Wadena v. Warden, FCC Coleman - USP I
ORDER dismissing the case without prejudice; directions to the Clerk. Signed by Judge Brian J. Davis on 1/6/2021. (KLC)
Case 5:20-cv-00611-BJD-PRL Document 4 Filed 01/06/21 Page 1 of 3 PageID 56
UNITED STATES DISTRICT COURT
MIDDLE DISTRICT OF FLORIDA
MICHAEL WAYNE WADENA,
Case No: 5:20-cv-611-Oc-39PRL
WARDEN, FCC COLEMEN –
ORDER OF DISMISSAL WITHOUT PREJUDICE
Petitioner, an inmate of the federal correctional system proceeding pro
se, initiated this action by filing a Petition for Writ of Habeas Corpus Under
28 U.S.C. § 2241 (Doc. 1; Petition). Petitioner challenges the legality of his 2017
sentence imposed by the United States District Court for the District of
Minnesota. See Petition at 2. Petitioner concedes he has already filed a motion
to vacate his sentence under 28 U.S.C. § 2255. Id. at 3-4. The sentencing court
denied his motion, and the appellate court dismissed his appeal for lack of
jurisdiction.

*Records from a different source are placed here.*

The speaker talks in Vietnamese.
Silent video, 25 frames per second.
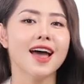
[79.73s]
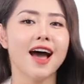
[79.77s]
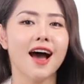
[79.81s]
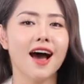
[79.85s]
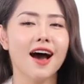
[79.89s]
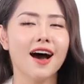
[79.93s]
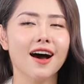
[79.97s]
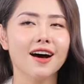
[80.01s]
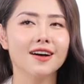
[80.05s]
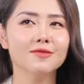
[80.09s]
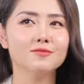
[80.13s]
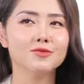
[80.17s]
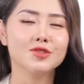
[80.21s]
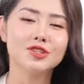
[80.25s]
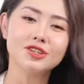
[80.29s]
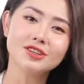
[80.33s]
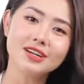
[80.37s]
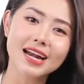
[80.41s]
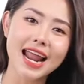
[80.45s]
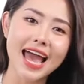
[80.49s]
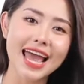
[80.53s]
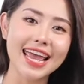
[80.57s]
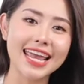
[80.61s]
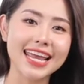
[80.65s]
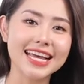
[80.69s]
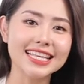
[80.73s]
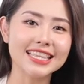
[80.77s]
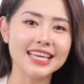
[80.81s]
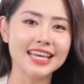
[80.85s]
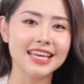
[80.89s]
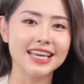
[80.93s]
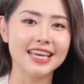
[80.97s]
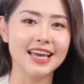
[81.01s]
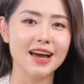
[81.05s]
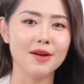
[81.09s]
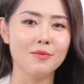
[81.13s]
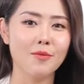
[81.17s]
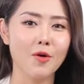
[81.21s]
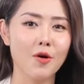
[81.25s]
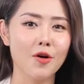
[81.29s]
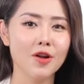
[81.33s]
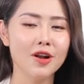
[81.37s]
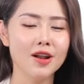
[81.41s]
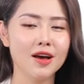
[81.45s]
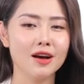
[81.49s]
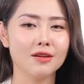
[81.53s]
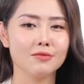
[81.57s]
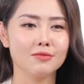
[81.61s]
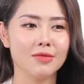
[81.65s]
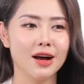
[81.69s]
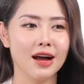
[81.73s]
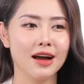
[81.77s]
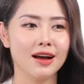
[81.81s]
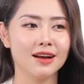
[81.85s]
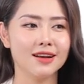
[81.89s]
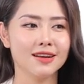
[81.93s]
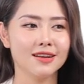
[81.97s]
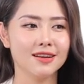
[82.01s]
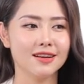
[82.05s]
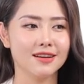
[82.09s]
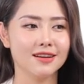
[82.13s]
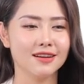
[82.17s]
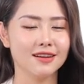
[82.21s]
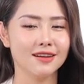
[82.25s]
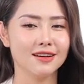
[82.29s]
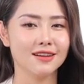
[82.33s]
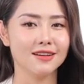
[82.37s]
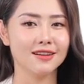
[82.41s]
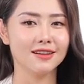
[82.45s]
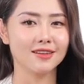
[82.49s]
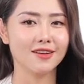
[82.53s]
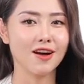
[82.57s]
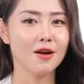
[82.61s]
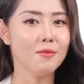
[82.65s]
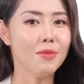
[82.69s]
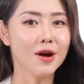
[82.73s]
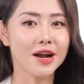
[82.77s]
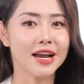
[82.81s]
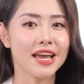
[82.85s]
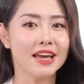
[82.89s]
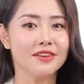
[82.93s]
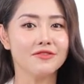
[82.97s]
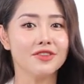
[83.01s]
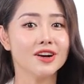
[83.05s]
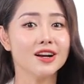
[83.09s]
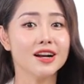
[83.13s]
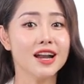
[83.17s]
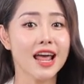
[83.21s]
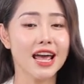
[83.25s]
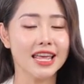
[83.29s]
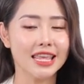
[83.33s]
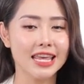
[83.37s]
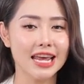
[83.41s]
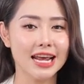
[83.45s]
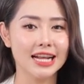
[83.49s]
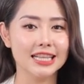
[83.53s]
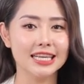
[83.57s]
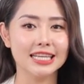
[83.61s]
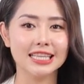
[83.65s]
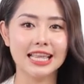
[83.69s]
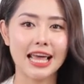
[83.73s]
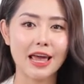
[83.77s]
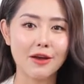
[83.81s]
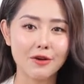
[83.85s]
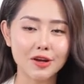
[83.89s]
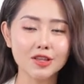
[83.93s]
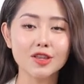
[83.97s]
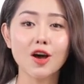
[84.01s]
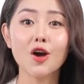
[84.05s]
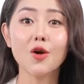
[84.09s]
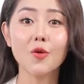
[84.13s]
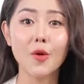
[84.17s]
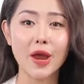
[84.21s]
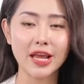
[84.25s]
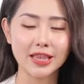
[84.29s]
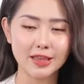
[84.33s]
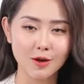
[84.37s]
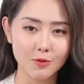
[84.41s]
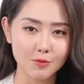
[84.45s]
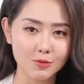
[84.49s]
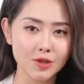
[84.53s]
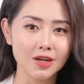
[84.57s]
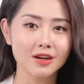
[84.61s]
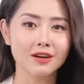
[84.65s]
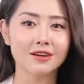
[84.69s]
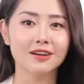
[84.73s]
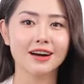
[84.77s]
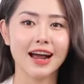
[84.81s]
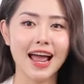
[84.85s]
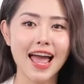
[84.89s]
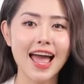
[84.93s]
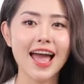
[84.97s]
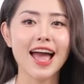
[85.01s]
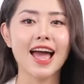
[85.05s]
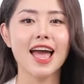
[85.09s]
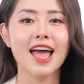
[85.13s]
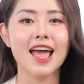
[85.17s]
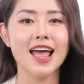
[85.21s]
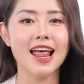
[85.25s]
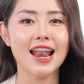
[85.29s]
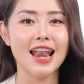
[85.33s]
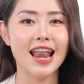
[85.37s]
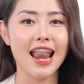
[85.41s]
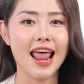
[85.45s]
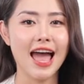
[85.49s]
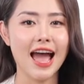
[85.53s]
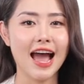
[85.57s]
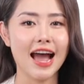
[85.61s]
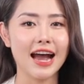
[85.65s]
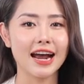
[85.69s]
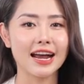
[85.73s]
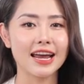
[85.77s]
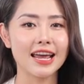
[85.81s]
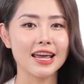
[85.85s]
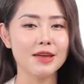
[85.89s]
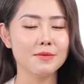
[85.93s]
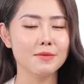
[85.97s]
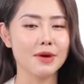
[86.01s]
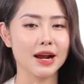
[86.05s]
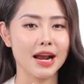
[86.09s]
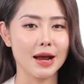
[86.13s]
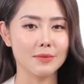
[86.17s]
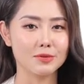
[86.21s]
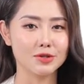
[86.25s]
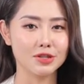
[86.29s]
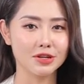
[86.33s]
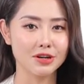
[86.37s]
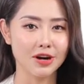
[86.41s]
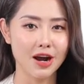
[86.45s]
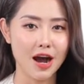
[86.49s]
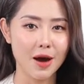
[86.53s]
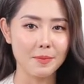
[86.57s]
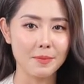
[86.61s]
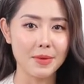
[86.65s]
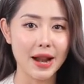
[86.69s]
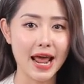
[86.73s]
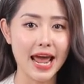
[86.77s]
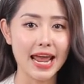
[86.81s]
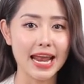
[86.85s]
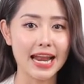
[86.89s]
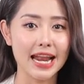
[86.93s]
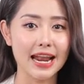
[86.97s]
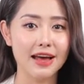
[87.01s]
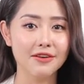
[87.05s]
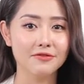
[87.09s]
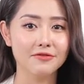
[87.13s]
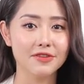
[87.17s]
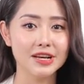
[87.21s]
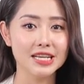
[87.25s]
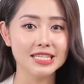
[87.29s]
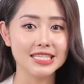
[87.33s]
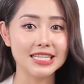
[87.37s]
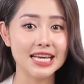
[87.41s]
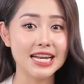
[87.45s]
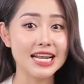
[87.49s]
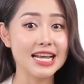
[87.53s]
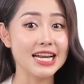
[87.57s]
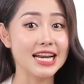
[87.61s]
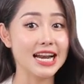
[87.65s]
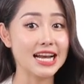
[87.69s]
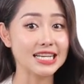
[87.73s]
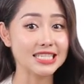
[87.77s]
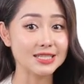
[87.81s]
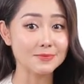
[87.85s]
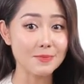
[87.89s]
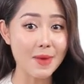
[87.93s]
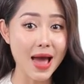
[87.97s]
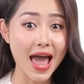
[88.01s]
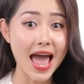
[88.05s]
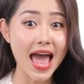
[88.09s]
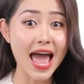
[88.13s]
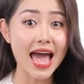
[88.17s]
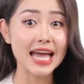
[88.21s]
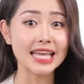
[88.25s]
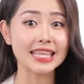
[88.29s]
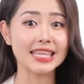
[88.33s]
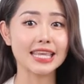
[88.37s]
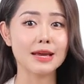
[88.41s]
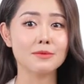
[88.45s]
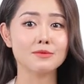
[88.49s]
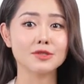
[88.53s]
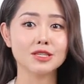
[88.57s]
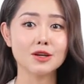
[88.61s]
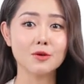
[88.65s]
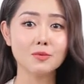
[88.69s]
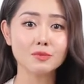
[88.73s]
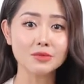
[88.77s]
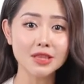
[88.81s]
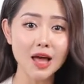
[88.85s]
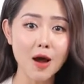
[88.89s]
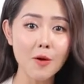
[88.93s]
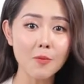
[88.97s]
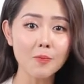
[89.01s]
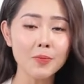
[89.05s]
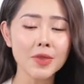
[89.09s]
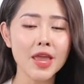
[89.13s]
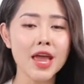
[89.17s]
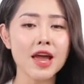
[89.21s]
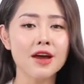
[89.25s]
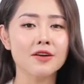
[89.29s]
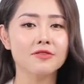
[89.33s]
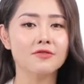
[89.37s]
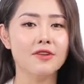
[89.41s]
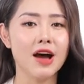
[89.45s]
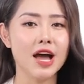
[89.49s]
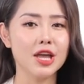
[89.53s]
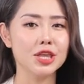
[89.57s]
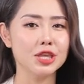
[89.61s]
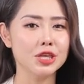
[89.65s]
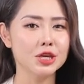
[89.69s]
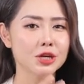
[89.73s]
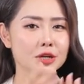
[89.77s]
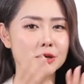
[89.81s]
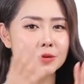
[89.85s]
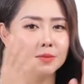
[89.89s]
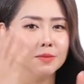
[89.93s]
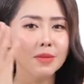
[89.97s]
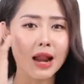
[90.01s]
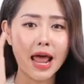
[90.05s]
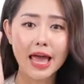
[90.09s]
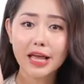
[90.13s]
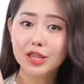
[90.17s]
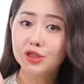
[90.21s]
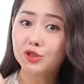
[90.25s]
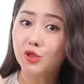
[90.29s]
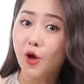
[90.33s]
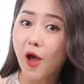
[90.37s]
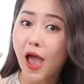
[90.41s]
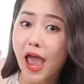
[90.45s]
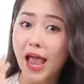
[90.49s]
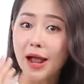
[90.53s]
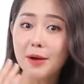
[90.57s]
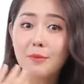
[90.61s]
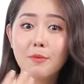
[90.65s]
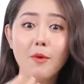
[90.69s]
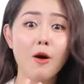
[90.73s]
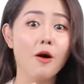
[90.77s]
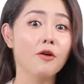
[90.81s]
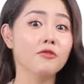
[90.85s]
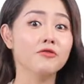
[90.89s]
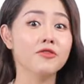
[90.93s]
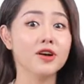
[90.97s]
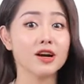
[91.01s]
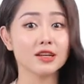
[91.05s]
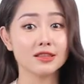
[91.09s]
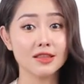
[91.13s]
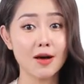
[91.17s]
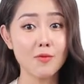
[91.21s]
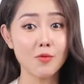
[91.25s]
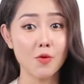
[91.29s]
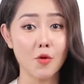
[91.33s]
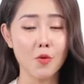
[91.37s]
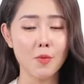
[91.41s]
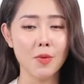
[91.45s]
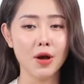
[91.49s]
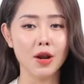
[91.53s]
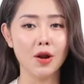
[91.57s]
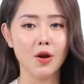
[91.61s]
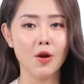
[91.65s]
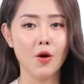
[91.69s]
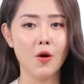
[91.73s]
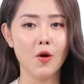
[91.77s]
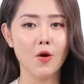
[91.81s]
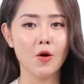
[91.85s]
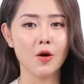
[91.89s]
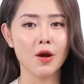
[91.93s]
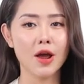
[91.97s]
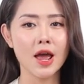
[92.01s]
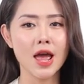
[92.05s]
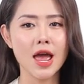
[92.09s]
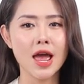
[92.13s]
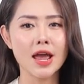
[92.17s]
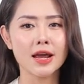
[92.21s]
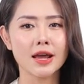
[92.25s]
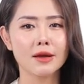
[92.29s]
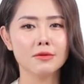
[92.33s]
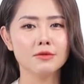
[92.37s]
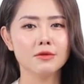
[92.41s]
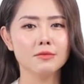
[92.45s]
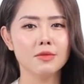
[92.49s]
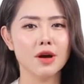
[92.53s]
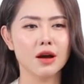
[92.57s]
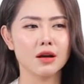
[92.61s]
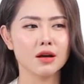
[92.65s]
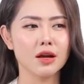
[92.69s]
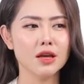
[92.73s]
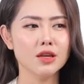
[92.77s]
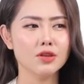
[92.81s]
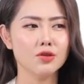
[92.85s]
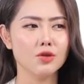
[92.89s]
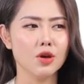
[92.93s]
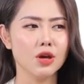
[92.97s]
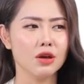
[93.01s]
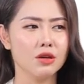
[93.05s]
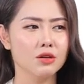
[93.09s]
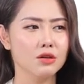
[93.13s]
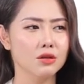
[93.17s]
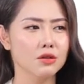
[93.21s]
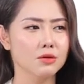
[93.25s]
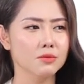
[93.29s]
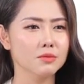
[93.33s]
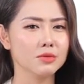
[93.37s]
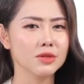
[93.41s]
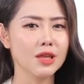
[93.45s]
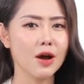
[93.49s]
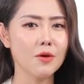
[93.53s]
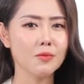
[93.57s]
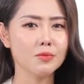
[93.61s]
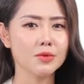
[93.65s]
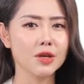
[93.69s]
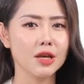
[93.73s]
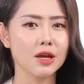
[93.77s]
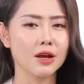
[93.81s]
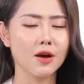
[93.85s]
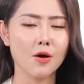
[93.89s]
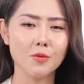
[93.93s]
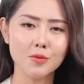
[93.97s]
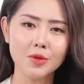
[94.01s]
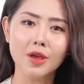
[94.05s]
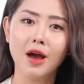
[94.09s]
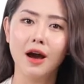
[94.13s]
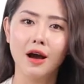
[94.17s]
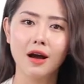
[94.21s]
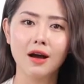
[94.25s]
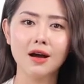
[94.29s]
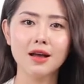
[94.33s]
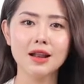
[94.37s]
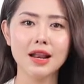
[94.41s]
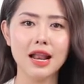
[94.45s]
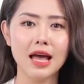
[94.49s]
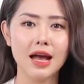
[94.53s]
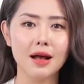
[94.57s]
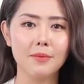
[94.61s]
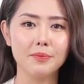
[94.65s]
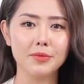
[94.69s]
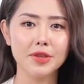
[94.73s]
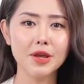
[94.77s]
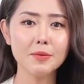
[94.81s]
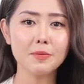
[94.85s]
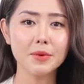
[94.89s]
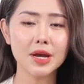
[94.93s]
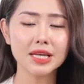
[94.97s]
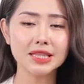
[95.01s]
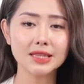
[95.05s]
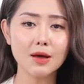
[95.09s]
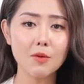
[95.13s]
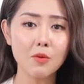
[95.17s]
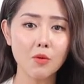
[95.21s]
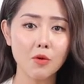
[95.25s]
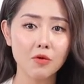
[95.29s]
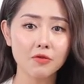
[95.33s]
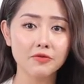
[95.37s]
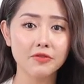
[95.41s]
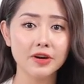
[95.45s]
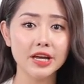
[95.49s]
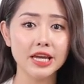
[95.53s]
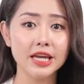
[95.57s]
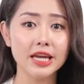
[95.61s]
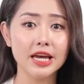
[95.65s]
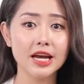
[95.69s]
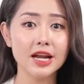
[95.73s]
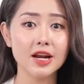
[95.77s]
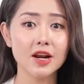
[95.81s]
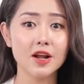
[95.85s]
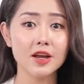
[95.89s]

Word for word: à, trước đây thì à, mỗi lần mà Uh, có bất kỳ vấn đề gì thì theo cái thói quen thông thường ha là khi mà gặp trường hợp này là Vi sẽ đi ra spa chăm sóc tóc và nhuộm lại toàn bộ phần tóc của mình luôn nhưng mà cái chuyện nhuộm tóc thì công nhận á, là giúp cái tóc của Vi á,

Id. at 4, 31.
Petitioner seeks to invoke this Court’s jurisdiction under § 2255’s saving
clause, asserting a remedy under § 2255 was inadequate or ineffective to
challenge his sentence because, according to Petitioner, the appellate court in
fact had jurisdiction to consider his appeal. Id. at 4, 5.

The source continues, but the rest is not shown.